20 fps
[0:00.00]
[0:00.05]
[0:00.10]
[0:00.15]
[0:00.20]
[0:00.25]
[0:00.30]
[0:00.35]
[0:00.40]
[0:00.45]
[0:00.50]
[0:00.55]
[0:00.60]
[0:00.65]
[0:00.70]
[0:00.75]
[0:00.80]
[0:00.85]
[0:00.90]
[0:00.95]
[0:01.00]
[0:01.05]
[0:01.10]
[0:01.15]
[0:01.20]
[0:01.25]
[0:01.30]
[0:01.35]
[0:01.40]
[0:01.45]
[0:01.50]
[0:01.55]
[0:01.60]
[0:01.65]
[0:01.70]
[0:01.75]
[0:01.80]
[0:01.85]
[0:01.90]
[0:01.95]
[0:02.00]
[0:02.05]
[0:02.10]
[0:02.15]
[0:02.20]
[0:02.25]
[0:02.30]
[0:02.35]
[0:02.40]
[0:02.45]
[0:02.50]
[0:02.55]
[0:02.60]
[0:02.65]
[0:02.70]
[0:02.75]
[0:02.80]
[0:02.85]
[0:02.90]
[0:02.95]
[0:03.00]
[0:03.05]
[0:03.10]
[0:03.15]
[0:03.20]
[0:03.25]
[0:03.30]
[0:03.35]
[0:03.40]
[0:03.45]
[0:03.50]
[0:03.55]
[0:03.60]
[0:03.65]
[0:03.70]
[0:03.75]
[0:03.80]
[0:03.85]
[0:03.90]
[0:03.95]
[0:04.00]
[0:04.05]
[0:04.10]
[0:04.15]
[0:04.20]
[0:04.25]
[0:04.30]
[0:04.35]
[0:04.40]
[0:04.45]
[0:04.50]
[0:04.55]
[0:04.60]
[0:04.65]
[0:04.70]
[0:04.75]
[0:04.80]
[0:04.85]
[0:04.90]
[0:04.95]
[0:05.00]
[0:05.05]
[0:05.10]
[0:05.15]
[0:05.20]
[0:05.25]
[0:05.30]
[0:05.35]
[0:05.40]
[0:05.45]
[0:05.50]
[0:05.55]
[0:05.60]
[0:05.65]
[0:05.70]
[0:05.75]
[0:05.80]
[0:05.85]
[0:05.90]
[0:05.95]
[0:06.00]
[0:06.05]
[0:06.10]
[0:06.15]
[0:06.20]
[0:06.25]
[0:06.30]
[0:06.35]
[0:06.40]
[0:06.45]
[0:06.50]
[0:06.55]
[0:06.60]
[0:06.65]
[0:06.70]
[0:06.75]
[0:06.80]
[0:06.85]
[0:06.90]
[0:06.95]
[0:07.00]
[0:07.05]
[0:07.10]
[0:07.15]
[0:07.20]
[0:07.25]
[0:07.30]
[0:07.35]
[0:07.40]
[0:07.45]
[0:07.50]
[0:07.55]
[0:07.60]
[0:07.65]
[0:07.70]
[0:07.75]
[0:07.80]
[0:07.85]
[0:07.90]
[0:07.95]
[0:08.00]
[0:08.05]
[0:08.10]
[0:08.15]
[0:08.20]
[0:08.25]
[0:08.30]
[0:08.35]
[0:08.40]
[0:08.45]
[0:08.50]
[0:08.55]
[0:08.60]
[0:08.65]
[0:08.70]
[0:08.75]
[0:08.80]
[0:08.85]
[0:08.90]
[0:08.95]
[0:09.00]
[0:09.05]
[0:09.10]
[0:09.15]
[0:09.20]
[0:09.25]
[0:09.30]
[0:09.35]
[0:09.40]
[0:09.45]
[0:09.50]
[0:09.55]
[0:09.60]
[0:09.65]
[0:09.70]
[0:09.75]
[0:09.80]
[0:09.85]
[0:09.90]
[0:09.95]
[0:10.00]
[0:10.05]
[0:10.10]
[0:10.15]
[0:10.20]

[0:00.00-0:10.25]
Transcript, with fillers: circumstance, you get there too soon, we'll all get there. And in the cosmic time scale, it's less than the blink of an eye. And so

**What to do:**
Restate the entries above word for word.

**Output of the task:**
20 fps
[0:00.00]
[0:00.05]
[0:00.10]
[0:00.15]
[0:00.20]
[0:00.25]
[0:00.30]
[0:00.35]
[0:00.40]
[0:00.45]
[0:00.50]
[0:00.55]
[0:00.60]
[0:00.65]
[0:00.70]
[0:00.75]
[0:00.80]
[0:00.85]
[0:00.90]
[0:00.95]
[0:01.00]
[0:01.05]
[0:01.10]
[0:01.15]
[0:01.20]
[0:01.25]
[0:01.30]
[0:01.35]
[0:01.40]
[0:01.45]
[0:01.50]
[0:01.55]
[0:01.60]
[0:01.65]
[0:01.70]
[0:01.75]
[0:01.80]
[0:01.85]
[0:01.90]
[0:01.95]
[0:02.00]
[0:02.05]
[0:02.10]
[0:02.15]
[0:02.20]
[0:02.25]
[0:02.30]
[0:02.35]
[0:02.40]
[0:02.45]
[0:02.50]
[0:02.55]
[0:02.60]
[0:02.65]
[0:02.70]
[0:02.75]
[0:02.80]
[0:02.85]
[0:02.90]
[0:02.95]
[0:03.00]
[0:03.05]
[0:03.10]
[0:03.15]
[0:03.20]
[0:03.25]
[0:03.30]
[0:03.35]
[0:03.40]
[0:03.45]
[0:03.50]
[0:03.55]
[0:03.60]
[0:03.65]
[0:03.70]
[0:03.75]
[0:03.80]
[0:03.85]
[0:03.90]
[0:03.95]
[0:04.00]
[0:04.05]
[0:04.10]
[0:04.15]
[0:04.20]
[0:04.25]
[0:04.30]
[0:04.35]
[0:04.40]
[0:04.45]
[0:04.50]
[0:04.55]
[0:04.60]
[0:04.65]
[0:04.70]
[0:04.75]
[0:04.80]
[0:04.85]
[0:04.90]
[0:04.95]
[0:05.00]
[0:05.05]
[0:05.10]
[0:05.15]
[0:05.20]
[0:05.25]
[0:05.30]
[0:05.35]
[0:05.40]
[0:05.45]
[0:05.50]
[0:05.55]
[0:05.60]
[0:05.65]
[0:05.70]
[0:05.75]
[0:05.80]
[0:05.85]
[0:05.90]
[0:05.95]
[0:06.00]
[0:06.05]
[0:06.10]
[0:06.15]
[0:06.20]
[0:06.25]
[0:06.30]
[0:06.35]
[0:06.40]
[0:06.45]
[0:06.50]
[0:06.55]
[0:06.60]
[0:06.65]
[0:06.70]
[0:06.75]
[0:06.80]
[0:06.85]
[0:06.90]
[0:06.95]
[0:07.00]
[0:07.05]
[0:07.10]
[0:07.15]
[0:07.20]
[0:07.25]
[0:07.30]
[0:07.35]
[0:07.40]
[0:07.45]
[0:07.50]
[0:07.55]
[0:07.60]
[0:07.65]
[0:07.70]
[0:07.75]
[0:07.80]
[0:07.85]
[0:07.90]
[0:07.95]
[0:08.00]
[0:08.05]
[0:08.10]
[0:08.15]
[0:08.20]
[0:08.25]
[0:08.30]
[0:08.35]
[0:08.40]
[0:08.45]
[0:08.50]
[0:08.55]
[0:08.60]
[0:08.65]
[0:08.70]
[0:08.75]
[0:08.80]
[0:08.85]
[0:08.90]
[0:08.95]
[0:09.00]
[0:09.05]
[0:09.10]
[0:09.15]
[0:09.20]
[0:09.25]
[0:09.30]
[0:09.35]
[0:09.40]
[0:09.45]
[0:09.50]
[0:09.55]
[0:09.60]
[0:09.65]
[0:09.70]
[0:09.75]
[0:09.80]
[0:09.85]
[0:09.90]
[0:09.95]
[0:10.00]
[0:10.05]
[0:10.10]
[0:10.15]
[0:10.20]

[0:00.00-0:10.25]
Transcript, with fillers: circumstance, you get there too soon, we'll all get there. And in the cosmic time scale, it's less than the blink of an eye. And so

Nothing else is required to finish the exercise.